Speculatively, the techniques developed may inspire analytic progress in more complex models, including adjoint QCD$_2$, higher-dimensional toy models, or models where integrability is emergent in the infrared. They also provide a field-theoretic laboratory for the paper of quantum integrable difference equations and connections to spectral theory in mathematical physics.

Conclusion

This work systematically extends the analytic control over the QCD$_2$ meson spectrum to the most general two-flavour mass configuration, uncovering the continuing role of integrable structures and Baxter-type TQ equations.

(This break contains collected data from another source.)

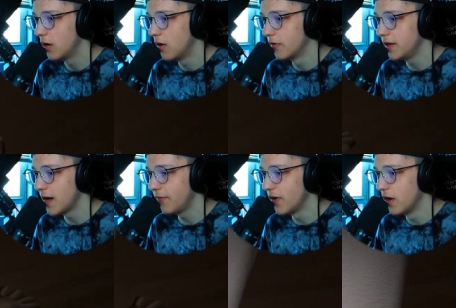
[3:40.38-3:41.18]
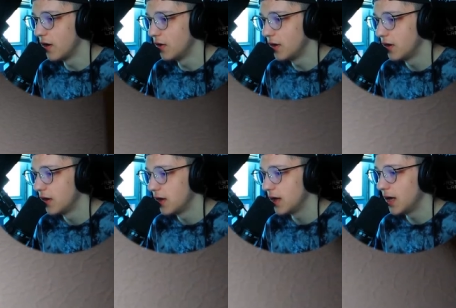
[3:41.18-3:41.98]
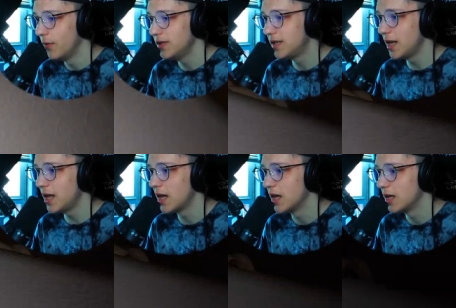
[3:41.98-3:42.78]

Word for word: Over the iPhone, and we did it!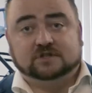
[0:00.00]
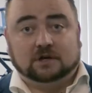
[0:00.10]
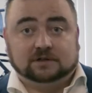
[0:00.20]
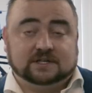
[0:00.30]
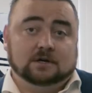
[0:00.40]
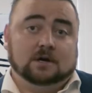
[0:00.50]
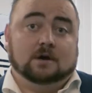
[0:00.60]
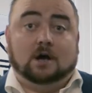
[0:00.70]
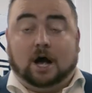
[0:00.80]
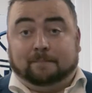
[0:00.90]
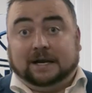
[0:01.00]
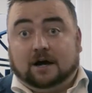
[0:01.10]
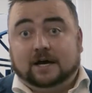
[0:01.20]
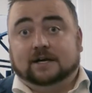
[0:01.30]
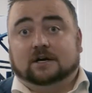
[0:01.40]
result,
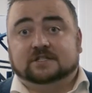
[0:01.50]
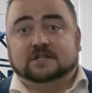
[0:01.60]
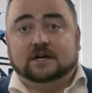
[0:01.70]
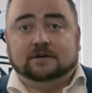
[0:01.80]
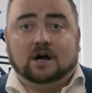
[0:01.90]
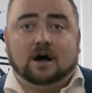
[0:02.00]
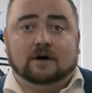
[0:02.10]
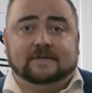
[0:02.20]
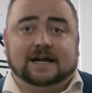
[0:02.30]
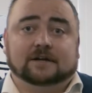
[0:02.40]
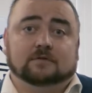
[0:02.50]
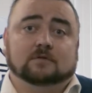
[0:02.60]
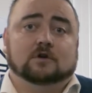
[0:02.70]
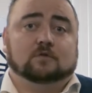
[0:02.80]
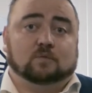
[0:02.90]
apply a certain R
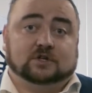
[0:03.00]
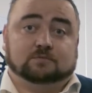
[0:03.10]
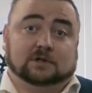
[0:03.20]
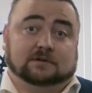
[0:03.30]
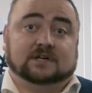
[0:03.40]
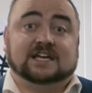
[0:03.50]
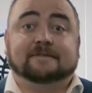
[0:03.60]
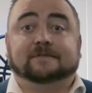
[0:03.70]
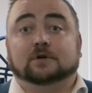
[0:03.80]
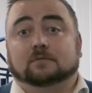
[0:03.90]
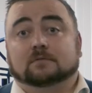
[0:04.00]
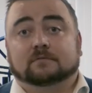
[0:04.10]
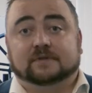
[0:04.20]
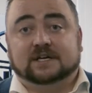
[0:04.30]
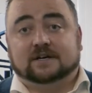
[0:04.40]
value, which will give you
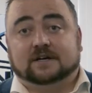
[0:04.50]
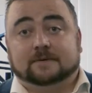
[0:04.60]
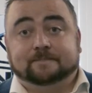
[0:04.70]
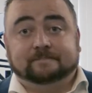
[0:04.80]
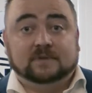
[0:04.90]
the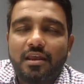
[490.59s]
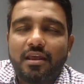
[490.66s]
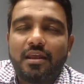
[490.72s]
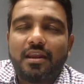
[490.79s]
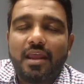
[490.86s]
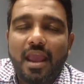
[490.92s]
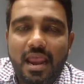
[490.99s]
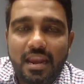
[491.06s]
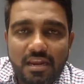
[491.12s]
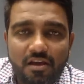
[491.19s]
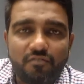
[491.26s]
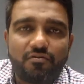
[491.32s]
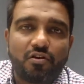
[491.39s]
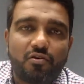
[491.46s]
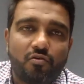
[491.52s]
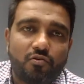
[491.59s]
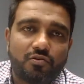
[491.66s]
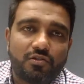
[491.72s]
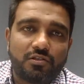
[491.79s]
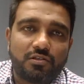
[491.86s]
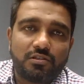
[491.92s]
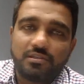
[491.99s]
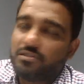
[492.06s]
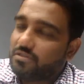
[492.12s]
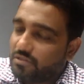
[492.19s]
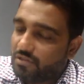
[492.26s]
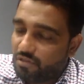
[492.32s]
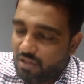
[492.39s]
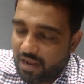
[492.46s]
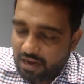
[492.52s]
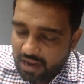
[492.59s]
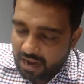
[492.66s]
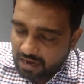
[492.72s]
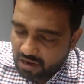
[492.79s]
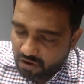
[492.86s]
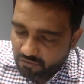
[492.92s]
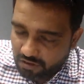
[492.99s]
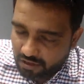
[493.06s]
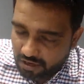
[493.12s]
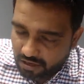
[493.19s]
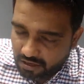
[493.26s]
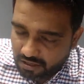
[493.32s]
in any of the courses, in any of theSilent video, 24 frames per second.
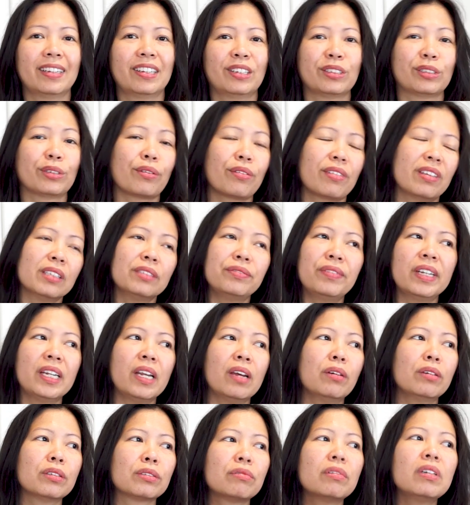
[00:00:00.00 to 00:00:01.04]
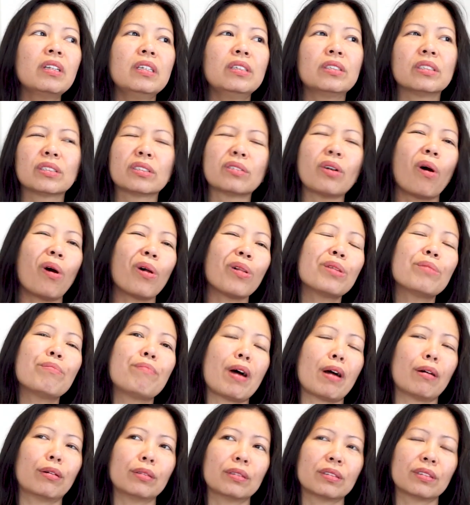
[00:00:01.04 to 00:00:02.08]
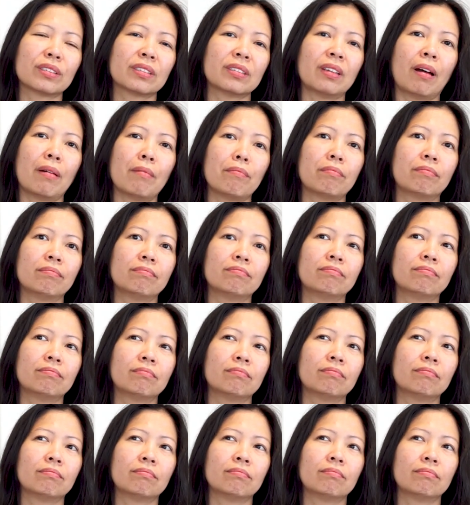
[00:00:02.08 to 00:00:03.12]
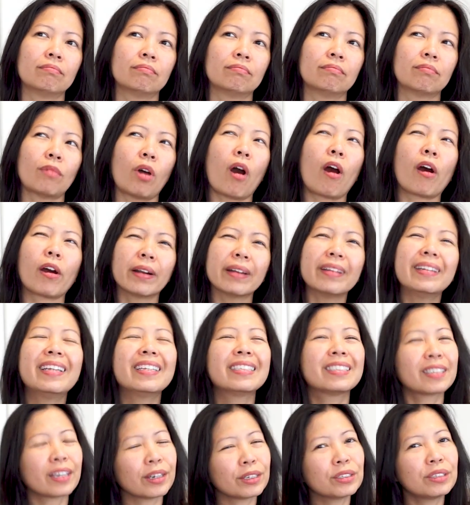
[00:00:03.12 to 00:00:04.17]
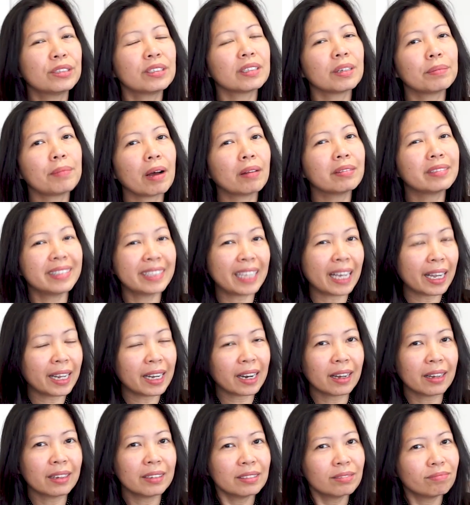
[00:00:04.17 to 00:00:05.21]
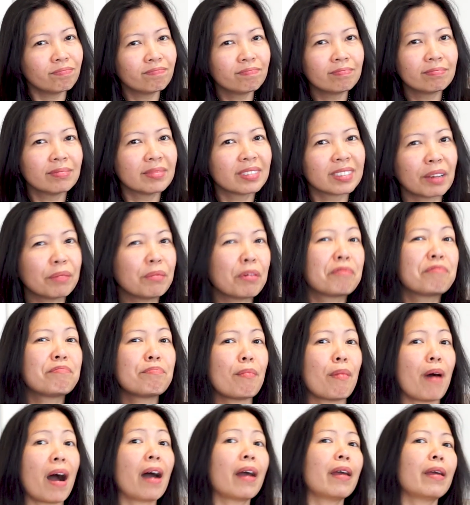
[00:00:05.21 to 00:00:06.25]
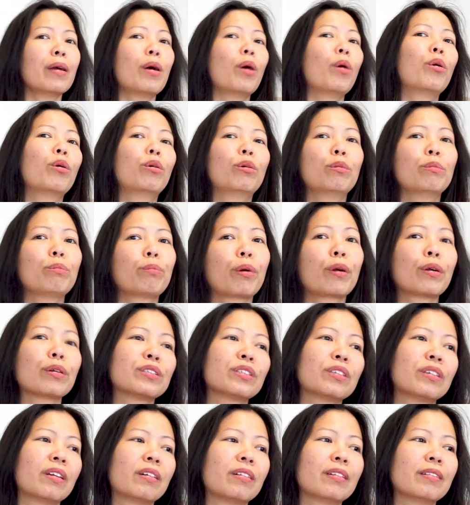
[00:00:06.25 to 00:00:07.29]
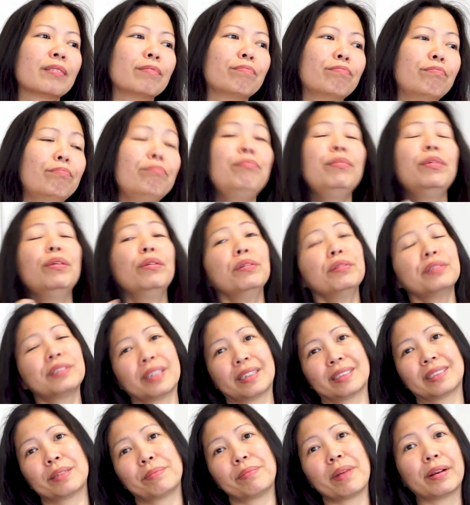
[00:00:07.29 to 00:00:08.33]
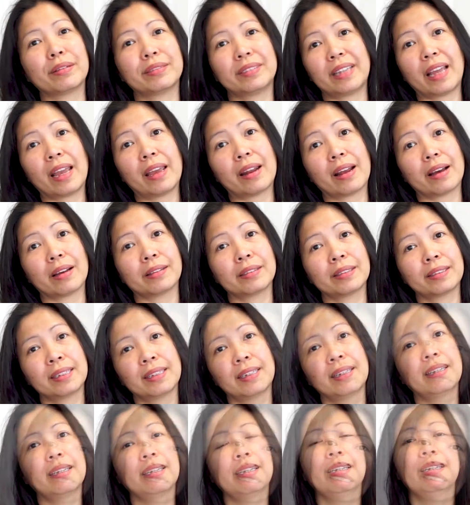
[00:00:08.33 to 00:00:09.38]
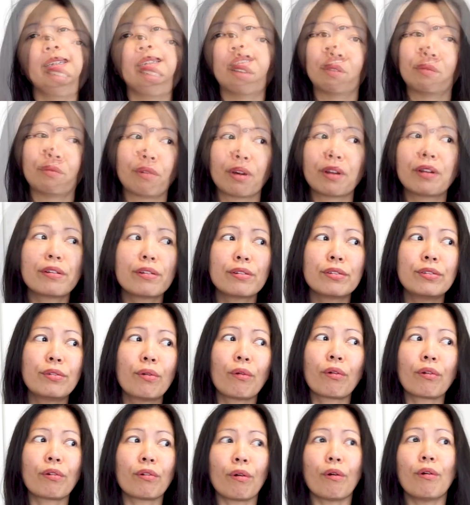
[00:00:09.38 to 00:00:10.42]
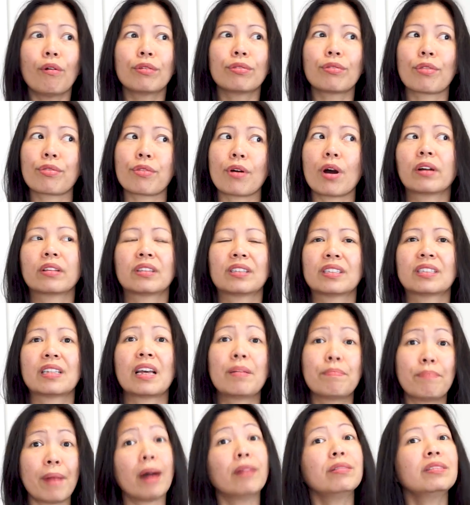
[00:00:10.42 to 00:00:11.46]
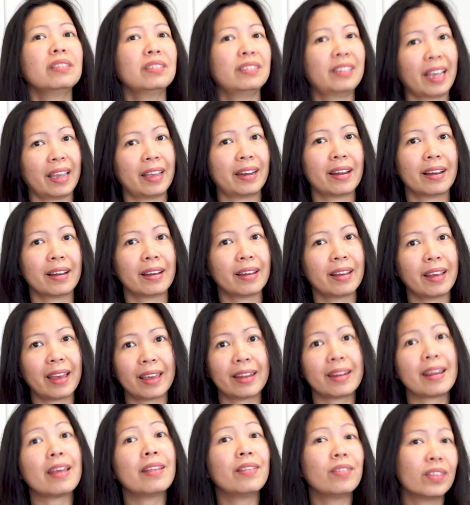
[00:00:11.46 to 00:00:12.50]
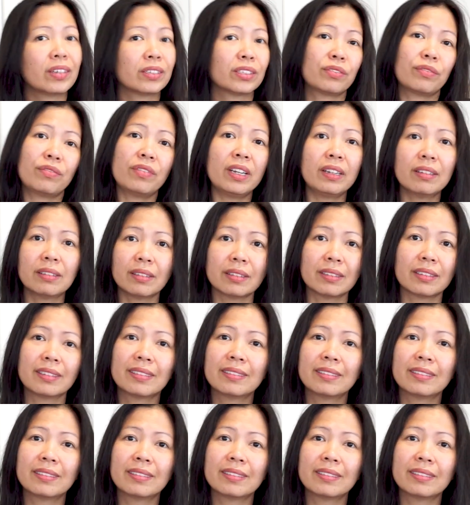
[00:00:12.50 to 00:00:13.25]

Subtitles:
So this video is really just all about some hard discussions about data, some of my own personal musings about data. What are your own thoughts about data and in this field?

The presented analytic expansions, spectral sum identities, and explicit numerical validation consolidate the 't Hooft model as an exceptionally rich and analytically tractable environment. Directions for future research include extending form factor analysis, leveraging connections to lattice integrability, and exploring implications for adjoint QCD models and related quantum gauge systems.